Service Degradation - ShotGrid
Incident Report for Flow Production Tracking
Postmortem

What happened?

On November 11th, 2021 at 14:10UTC, an update to the ShotGrid service introduced intermittent performance degradation for some clients which was later identified and subsequently fixed on November 18th, 2021 at 13:45UTC.

On November 16th an investigation was launched into a cluster of support requests where clients reported receiving HTTP 502 and 503 responses. Alerts were not triggered by our monitoring tools due to the sporadic nature of the errors. We identified that a code change introduced into ShotGrid on November 11th was responsible for an increased volume of requests to our feature flag service, resulting in degraded performance. A fix was implemented on November 18th which addressed this performance degradation.

During the course of the investigation we identified additional conditions which could result in performance degradation due to inconsistencies in memory utilization. A fix containing memory allocation optimizations was implemented on November 18th, 2021 at 18:55UTC. This further reduced the number of errors experienced by clients.

Scope of impact

Clients sporadically received HTTP 502 or 503 responses when making requests to ShotGrid.

What will be done to prevent this incident from happening again?

Increased compute capacity has been allocated to the feature flag service to improve its performance and redundancy.

Improvements to our monitoring tools are being implemented to track and alert us to unusual patterns of 5XX errors.

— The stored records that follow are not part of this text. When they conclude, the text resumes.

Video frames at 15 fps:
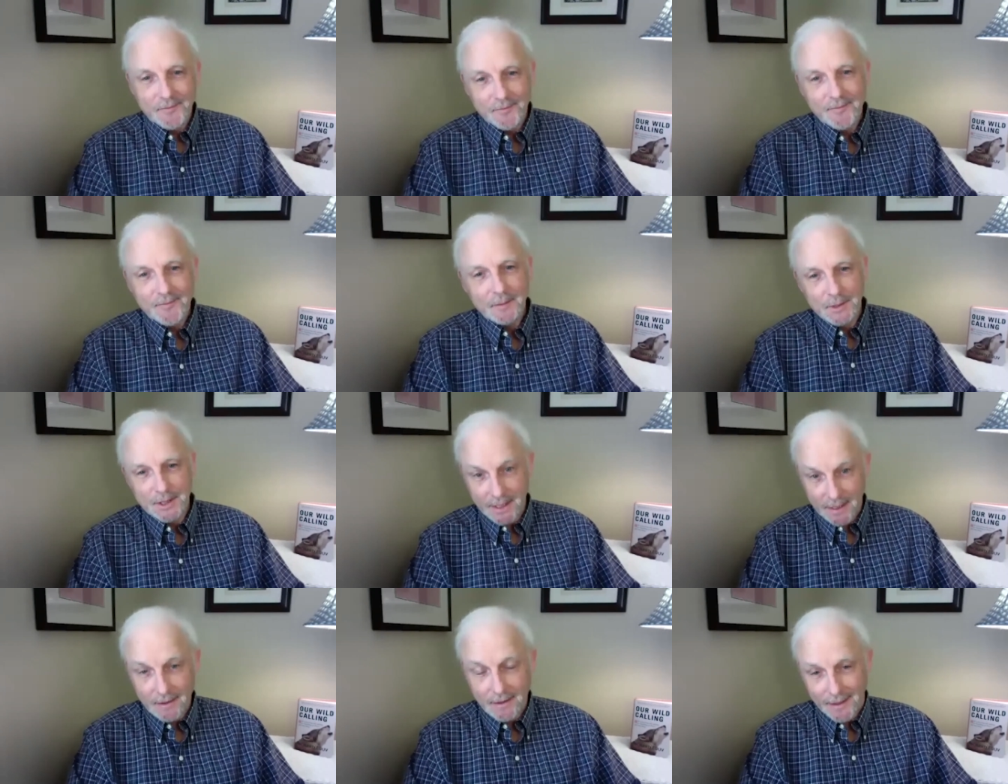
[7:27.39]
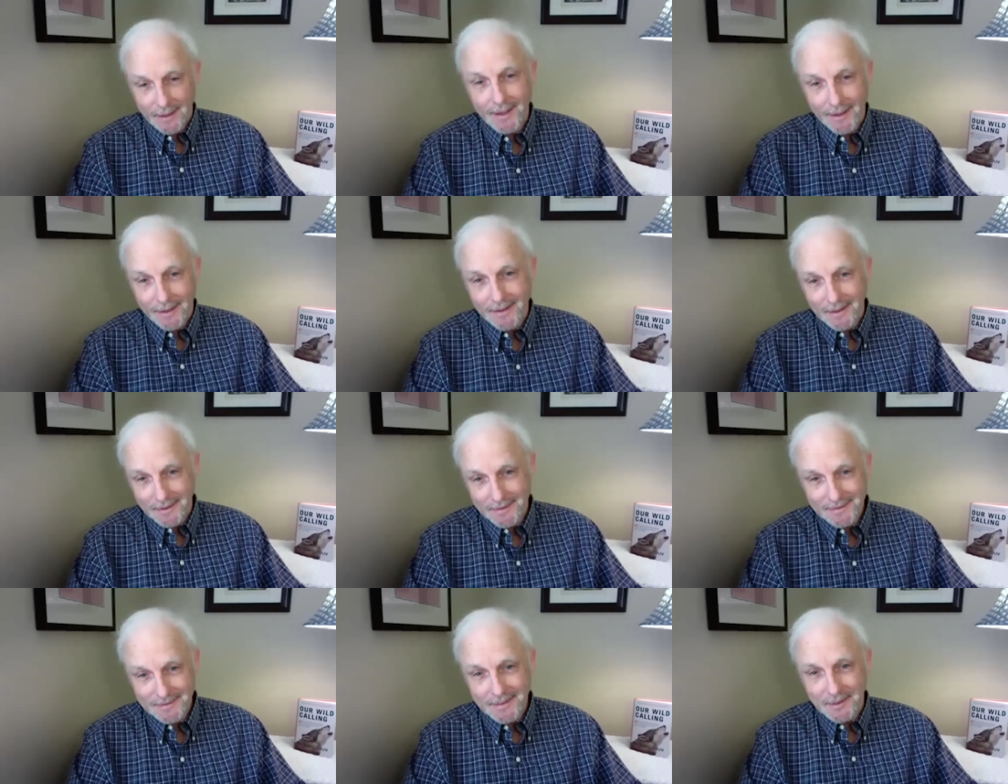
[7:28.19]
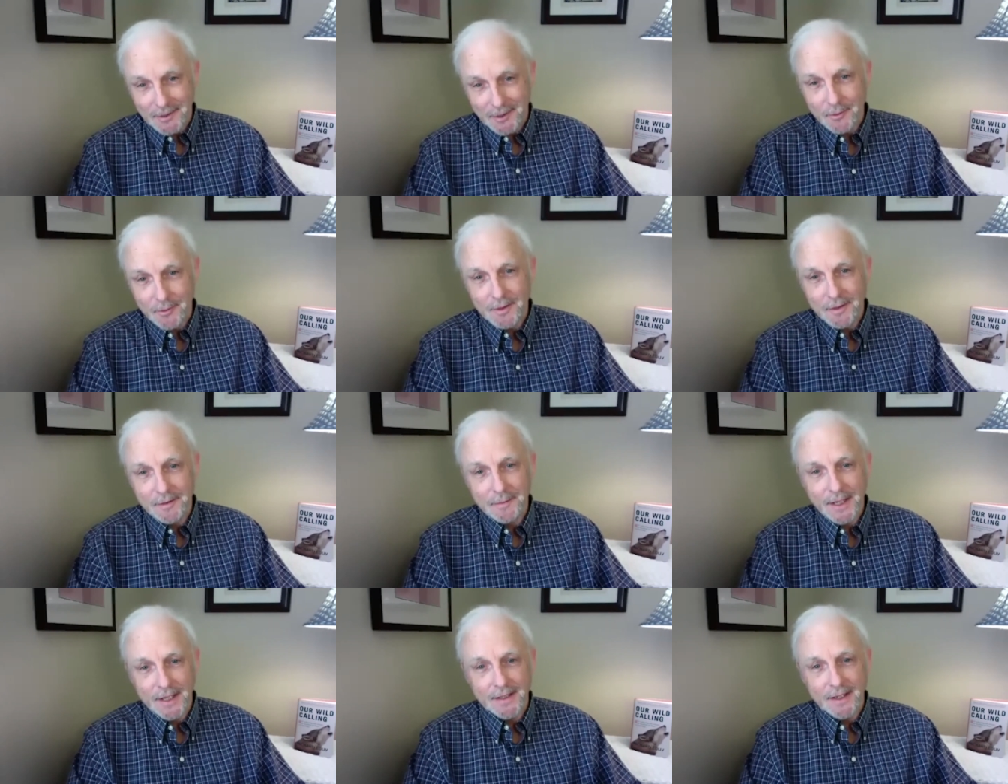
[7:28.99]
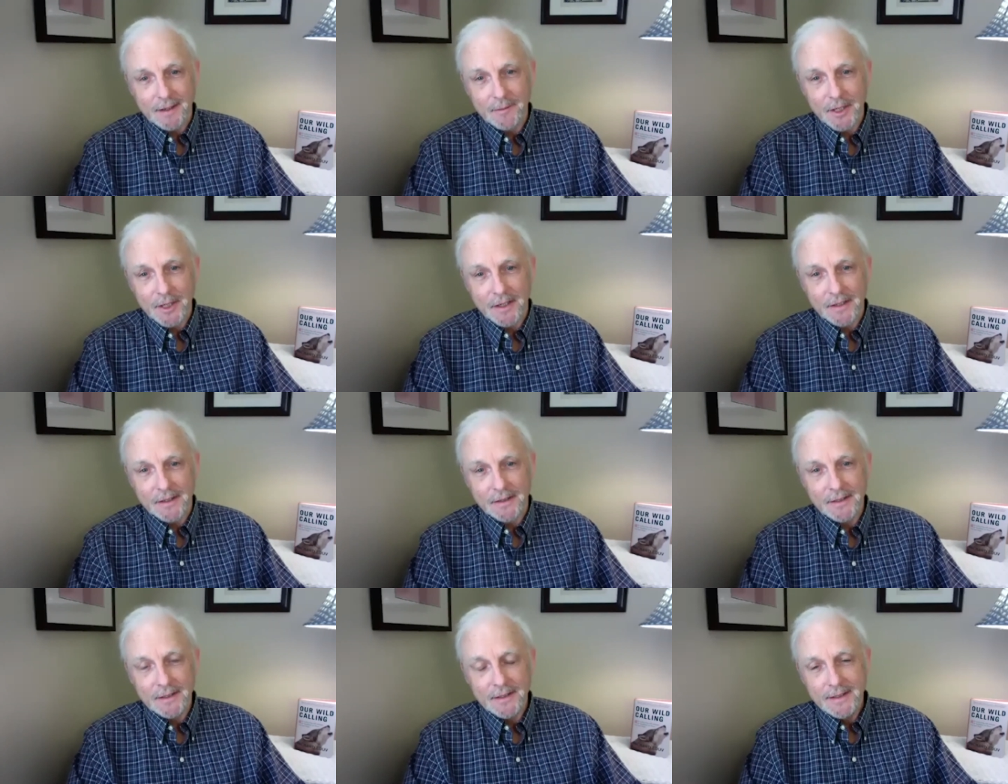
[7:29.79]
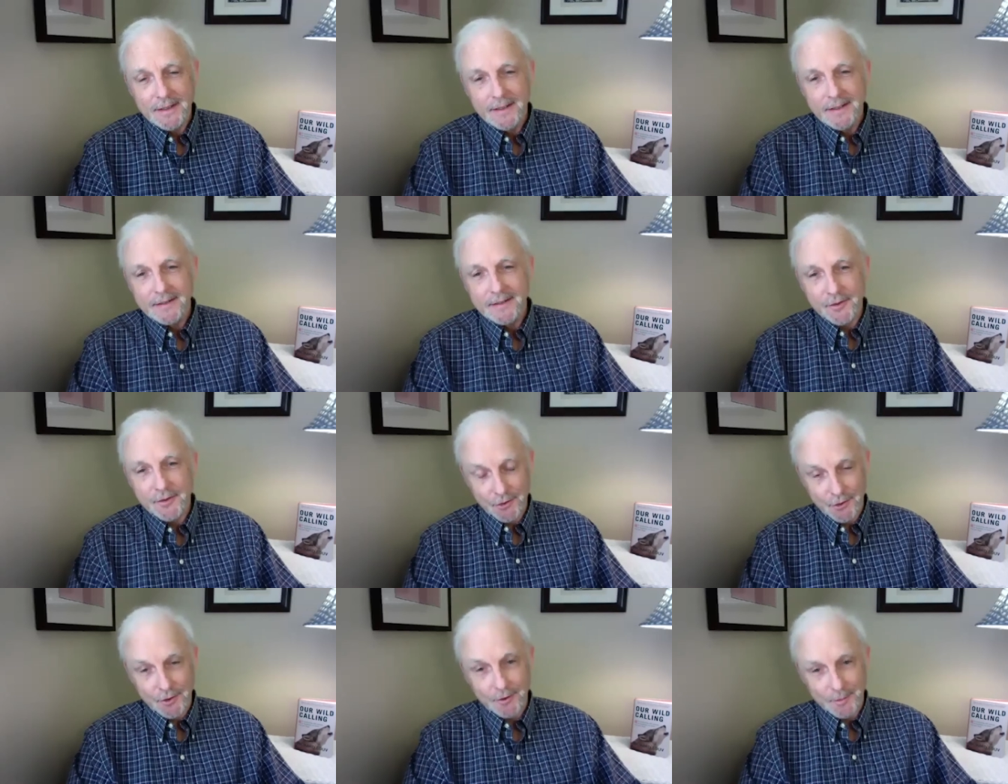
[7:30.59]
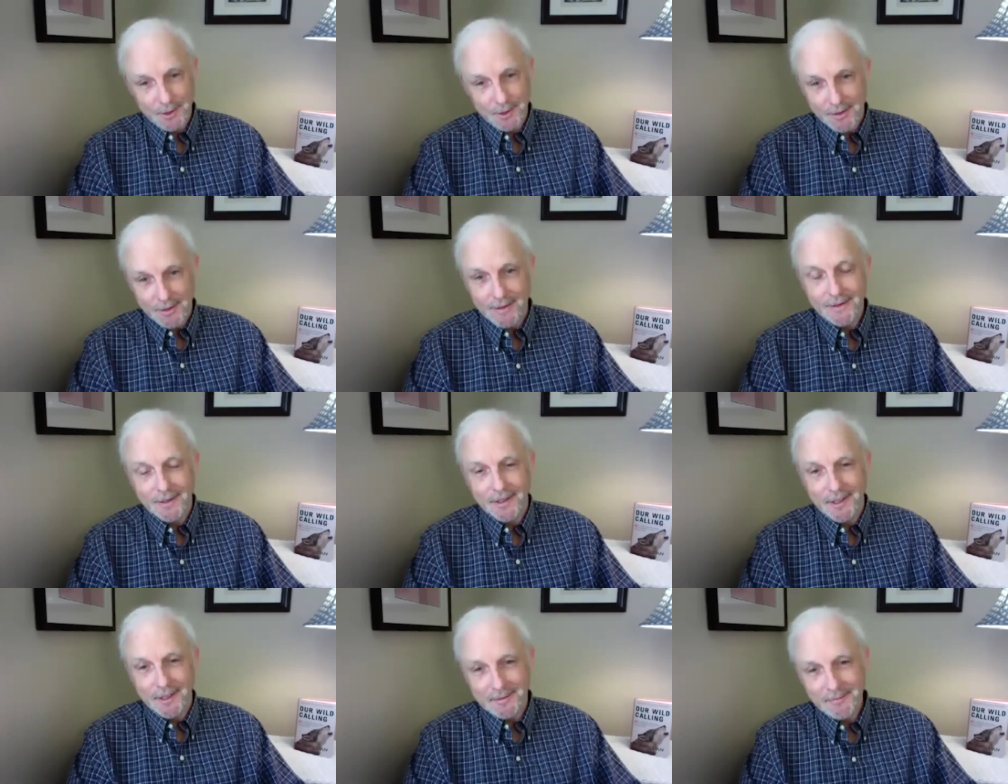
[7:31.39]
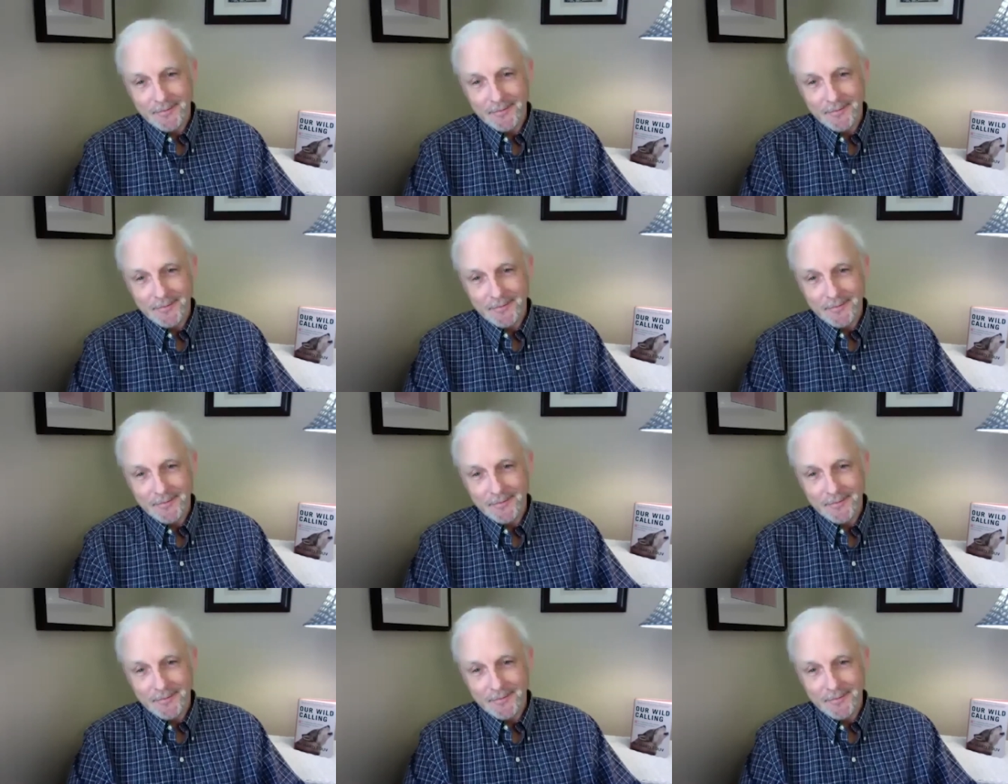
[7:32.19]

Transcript: particularly lately, with the pandemic, and Zoom is a good thing.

Posted Nov 24, 2021 - 15:28 UTC

Resolved
So far so good, we see a big drops in error rate since the deployment of the fix. We will continue to monitor actively over the next days. A postmortem will be published here in a few days.
Posted Nov 18, 2021 - 21:19 UTC
Monitoring
A fix has been implemented and we are monitoring the results.
Posted Nov 18, 2021 - 19:29 UTC
Identified
We are observing a low number of failed requests (502, 503 and 504) to the ShotGrid service which impact some clients. This is an ongoing issue since a few days. We have identified a source related to out of memory errors and will deploy a fix soon.
Posted Nov 18, 2021 - 17:29 UTC
This incident affected: Flow Production Tracking and Notification Service.